Please repeat nothing except the lines from the one containing "[00:00:02.50 to 00:00:03.00]" through the end of the records, exactly and without pictures.

Material to process Block Start

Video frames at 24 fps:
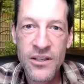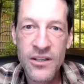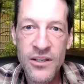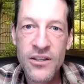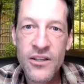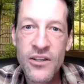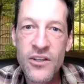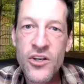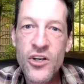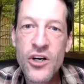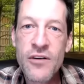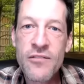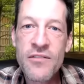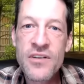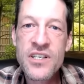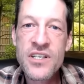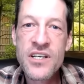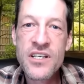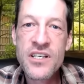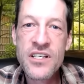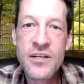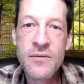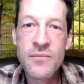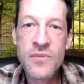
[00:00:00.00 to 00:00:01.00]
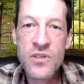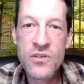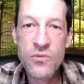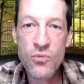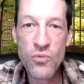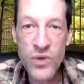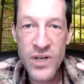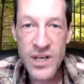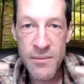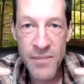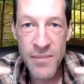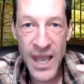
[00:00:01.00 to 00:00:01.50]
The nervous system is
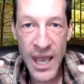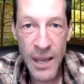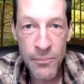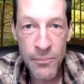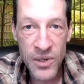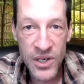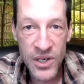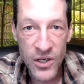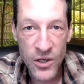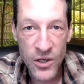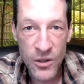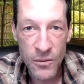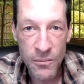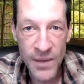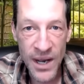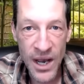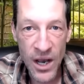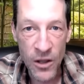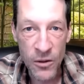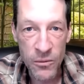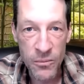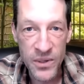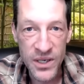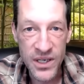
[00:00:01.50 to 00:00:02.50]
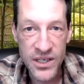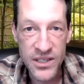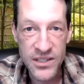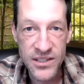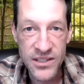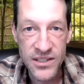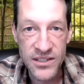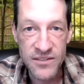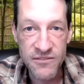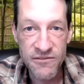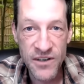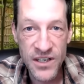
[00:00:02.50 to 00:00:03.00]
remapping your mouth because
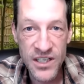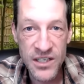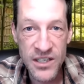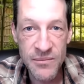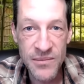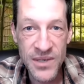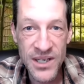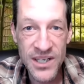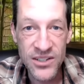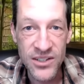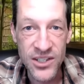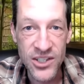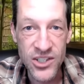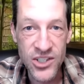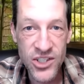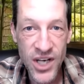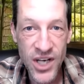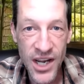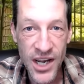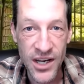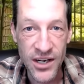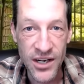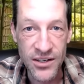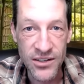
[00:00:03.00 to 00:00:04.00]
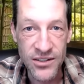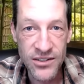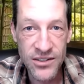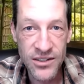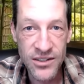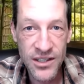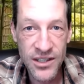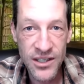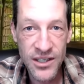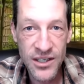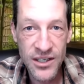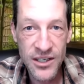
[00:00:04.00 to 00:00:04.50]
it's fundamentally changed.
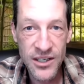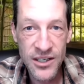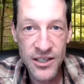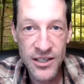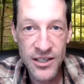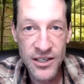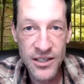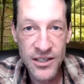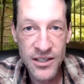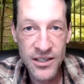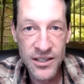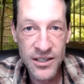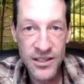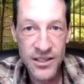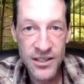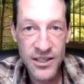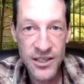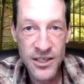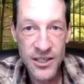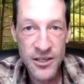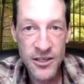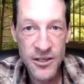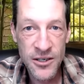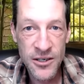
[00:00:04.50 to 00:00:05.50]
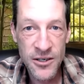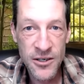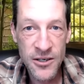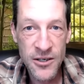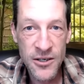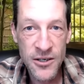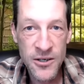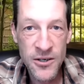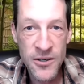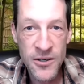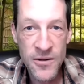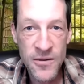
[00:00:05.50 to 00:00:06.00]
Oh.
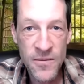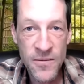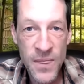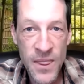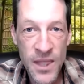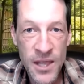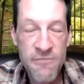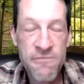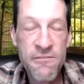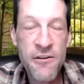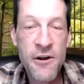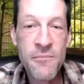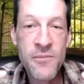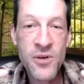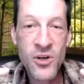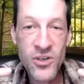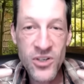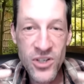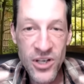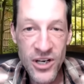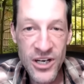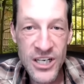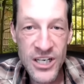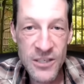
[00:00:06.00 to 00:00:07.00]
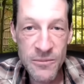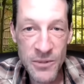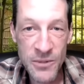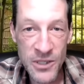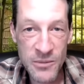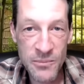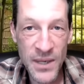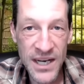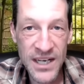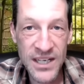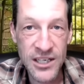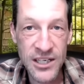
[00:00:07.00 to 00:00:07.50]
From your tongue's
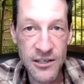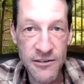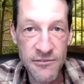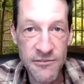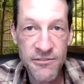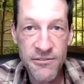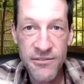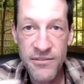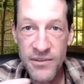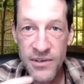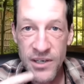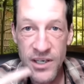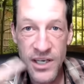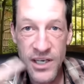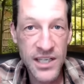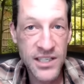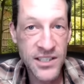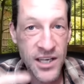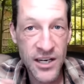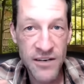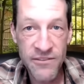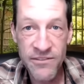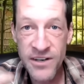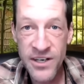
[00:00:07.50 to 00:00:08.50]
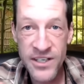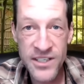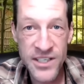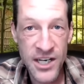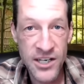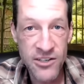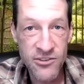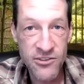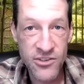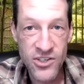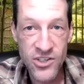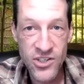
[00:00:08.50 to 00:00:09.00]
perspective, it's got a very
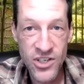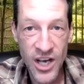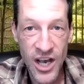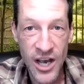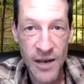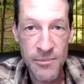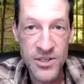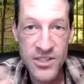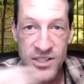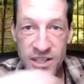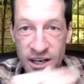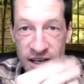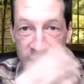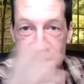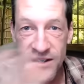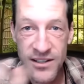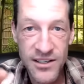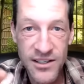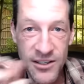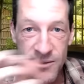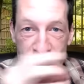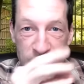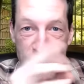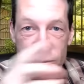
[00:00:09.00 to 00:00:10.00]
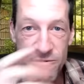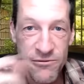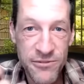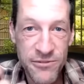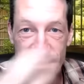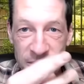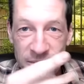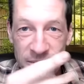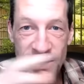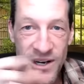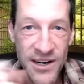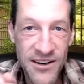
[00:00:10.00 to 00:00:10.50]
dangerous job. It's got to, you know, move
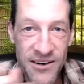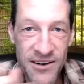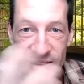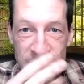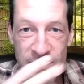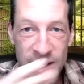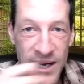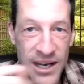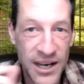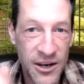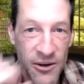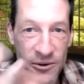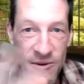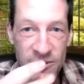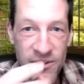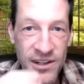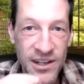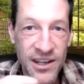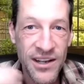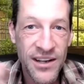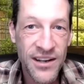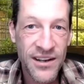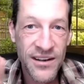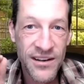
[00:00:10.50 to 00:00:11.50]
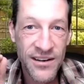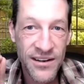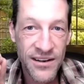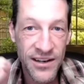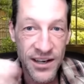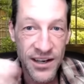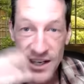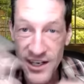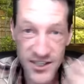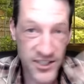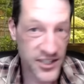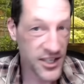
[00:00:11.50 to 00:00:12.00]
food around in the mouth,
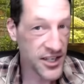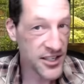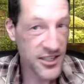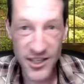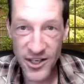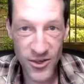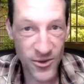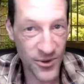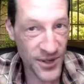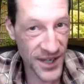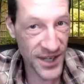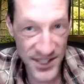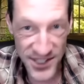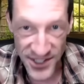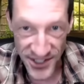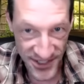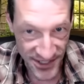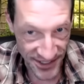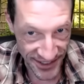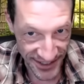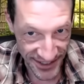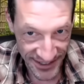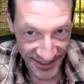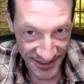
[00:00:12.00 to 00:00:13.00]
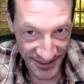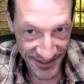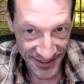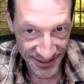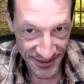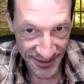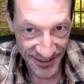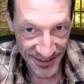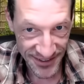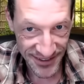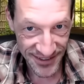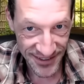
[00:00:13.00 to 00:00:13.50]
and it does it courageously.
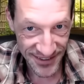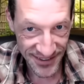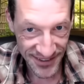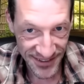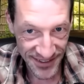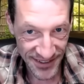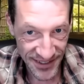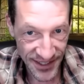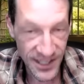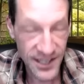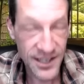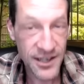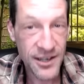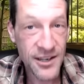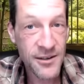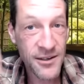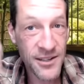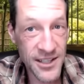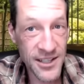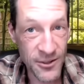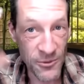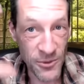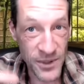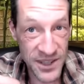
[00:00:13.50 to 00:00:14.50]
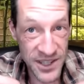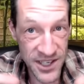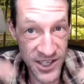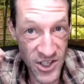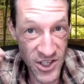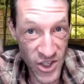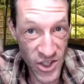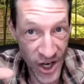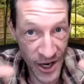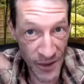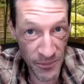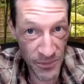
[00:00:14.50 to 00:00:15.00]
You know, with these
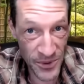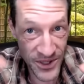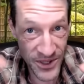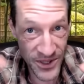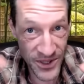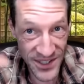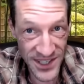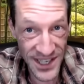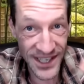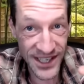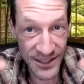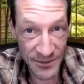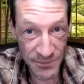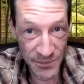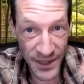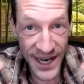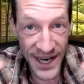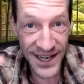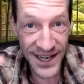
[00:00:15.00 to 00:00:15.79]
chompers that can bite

Material to process Block End

— Response —
[00:00:02.50 to 00:00:03.00]
remapping your mouth because
[00:00:03.00 to 00:00:04.00]
[00:00:04.00 to 00:00:04.50]
it's fundamentally changed.
[00:00:04.50 to 00:00:05.50]
[00:00:05.50 to 00:00:06.00]
Oh.
[00:00:06.00 to 00:00:07.00]
[00:00:07.00 to 00:00:07.50]
From your tongue's
[00:00:07.50 to 00:00:08.50]
[00:00:08.50 to 00:00:09.00]
perspective, it's got a very
[00:00:09.00 to 00:00:10.00]
[00:00:10.00 to 00:00:10.50]
dangerous job. It's got to, you know, move
[00:00:10.50 to 00:00:11.50]
[00:00:11.50 to 00:00:12.00]
food around in the mouth,
[00:00:12.00 to 00:00:13.00]
[00:00:13.00 to 00:00:13.50]
and it does it courageously.
[00:00:13.50 to 00:00:14.50]
[00:00:14.50 to 00:00:15.00]
You know, with these
[00:00:15.00 to 00:00:15.79]
chompers that can bite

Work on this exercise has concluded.